When nine men and women, including Frank and leader of the British Black Panther Movement Altheia Jones-LeCointe (Letitia Wright) and activist Darcus Howe (Malachi Kirby) are wrongly arrested and charged with incitement to riot, a highly publicised trial ensues, leading to hard-fought win for those fighting against discrimination.
Letitia Wright (Black Panther), Shaun Parkes (Lost in Space), and Malachi Kirby (Curfew) star alongside Rochenda Sandall (Line of Duty), Jack Lowden (The Long Song), Sam Spruell (Snow White and the Huntsmen), Gershwyn Eustache (The Gentleman), Nathaniel Martello-White (Collateral), Richie Campbell (Liar), Jumayn Hunter (Les Miserables), and Gary Beadle (Summer of Rockets). Mangrove was co-written by Alastair Siddons and Steve McQueen.
Lovers Rock (November 22, BBC One and iPlayer) telling a fictional story of young love at a Blues party in 1980.
The film is an ode to the romantic reggae genre “Lovers Rock” and to the Black youth who found freedom and love in its sound in London house parties, when they were unwelcome in white nightclubs.
Amarah-Jae St. Aubyn makes her screen debut opposite the BAFTA’s 2020 Rising Star award recipient Micheal Ward (Top Boy).

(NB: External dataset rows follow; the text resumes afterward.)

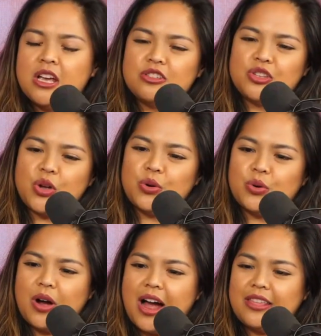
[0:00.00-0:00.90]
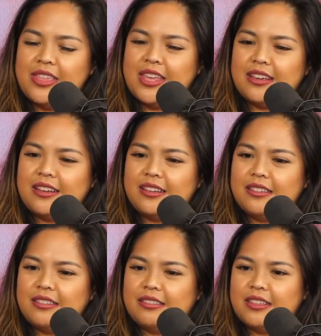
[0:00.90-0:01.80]
So I think
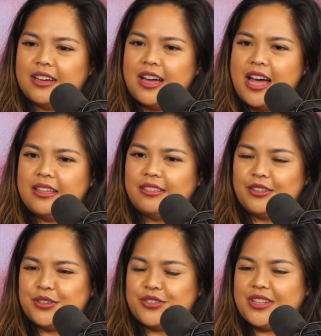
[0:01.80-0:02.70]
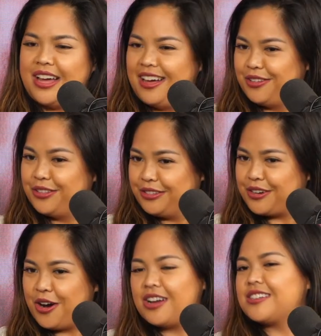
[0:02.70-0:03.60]
there's the health
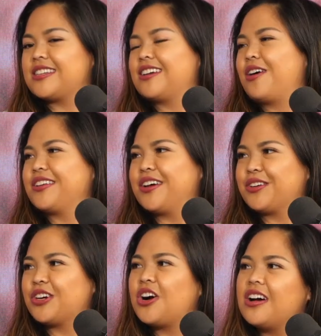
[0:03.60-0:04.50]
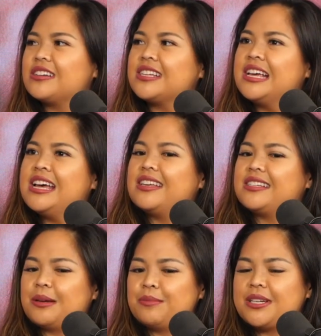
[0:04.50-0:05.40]
cost and all the other costs.
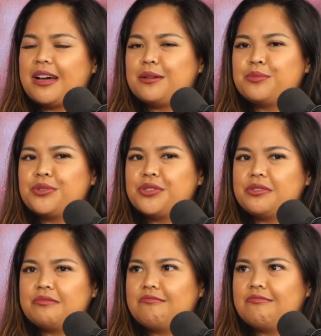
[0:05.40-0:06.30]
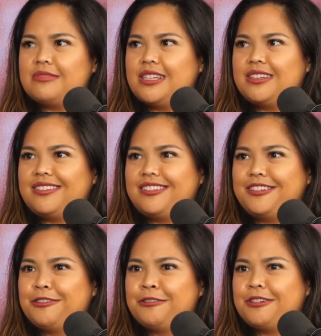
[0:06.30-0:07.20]
Sometimes
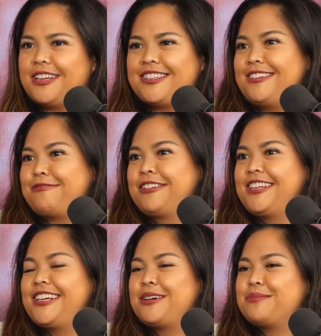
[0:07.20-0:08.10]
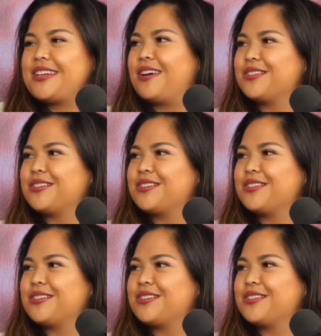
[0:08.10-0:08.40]
it really comes down to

Shaniqua Okwok (Boys), Kedar Williams-Stirling (Sex Education), Ellis George (Dr Who), Alexander James-Blake (Top Boy), and Kadeem Ramsay (Blue Story) also star, as well as Francis Lovehall and Daniel Francis-Swaby who make their screen debuts.
Lovers Rock was co-written by Courttia Newland and Steve McQueen.
Education (November 29, BBC One and iPlayer) is the coming of age story of 12-year-old Kingsley with a fascination for astronauts and rockets.
When Kingsley is pulled to the Headmaster’s office for being disruptive in class, he discovers he’s being sent to school for those with “special needs”. Distracted by working two jobs his parents are unaware of what was the unofficial segregation policy at play, preventing many black children from having the education they deserve until a group of West Indian women take matters into their own hands.
BAFTA-award winning Naomi Ackie also stars. Education was co-written by Alastair Siddons and Steve McQueen.
Alex Wheatle (December 6, BBC One and iPlayer)follows the true story of award-winning writer, Alex Wheatle (Sheyi Cole), from a young boy through his early adult years.
Having spent his childhood in a mostly white institutional care home with no love or family, he finally finds not only a sense of community for the first time in Brixton, but his identity and ability to grow his passion for music and DJ’ing.
When he is thrown in prison during the Brixton Uprising of 1981, he confronts his past and sees a path to healing.
Sheyi Cole stars opposite Jonathan Jules. Alex Wheatle was co-written by Alastair Siddons and Steve McQueen.
Red, White and Blue (December 13, BBC One and iPlayer) tells the true story of Leroy Logan, a young forensic scientist with a yearning to do more than his solitary laboratory work.
When he sees his father assaulted by two policemen, he finds himself driven to revisiting a childhood ambition to become a police officer; an ambition borne from the naïve hope of wanting to change racist attitudes from within.
First, Leroy has to face the consequences of his father’s disapproval, never mind the blatant racism he finds in his new role as a despised yet exemplary Constable in the Metropolitan Police Force. John Boyega (Star Wars: The Force Awakens) and Steve Toussaint (Prince of Persia) star with talented newcomers Tyrone Huntley, Nathan Vidal and Jaden Oshenye. Red, White and Blue was co-written by Courttia Newland and Steve McQueen.
Small Axe has been executive produced by Tracey Scoffield and David Tanner for Turbine Studios and Steve McQueen for Lammas Park. Mike Elliot is producing for EMU Films with Turbine and Anita Overland. The executive producers for the BBC are Lucy Richer, Senior Commissioning Editor for Drama and Rose Garnett, Director of BBC Film. Amazon Studios is co-producing within the US.
Small Axe will premiere on BBC One and iPlayer, and air on Amazon Prime Video in the US.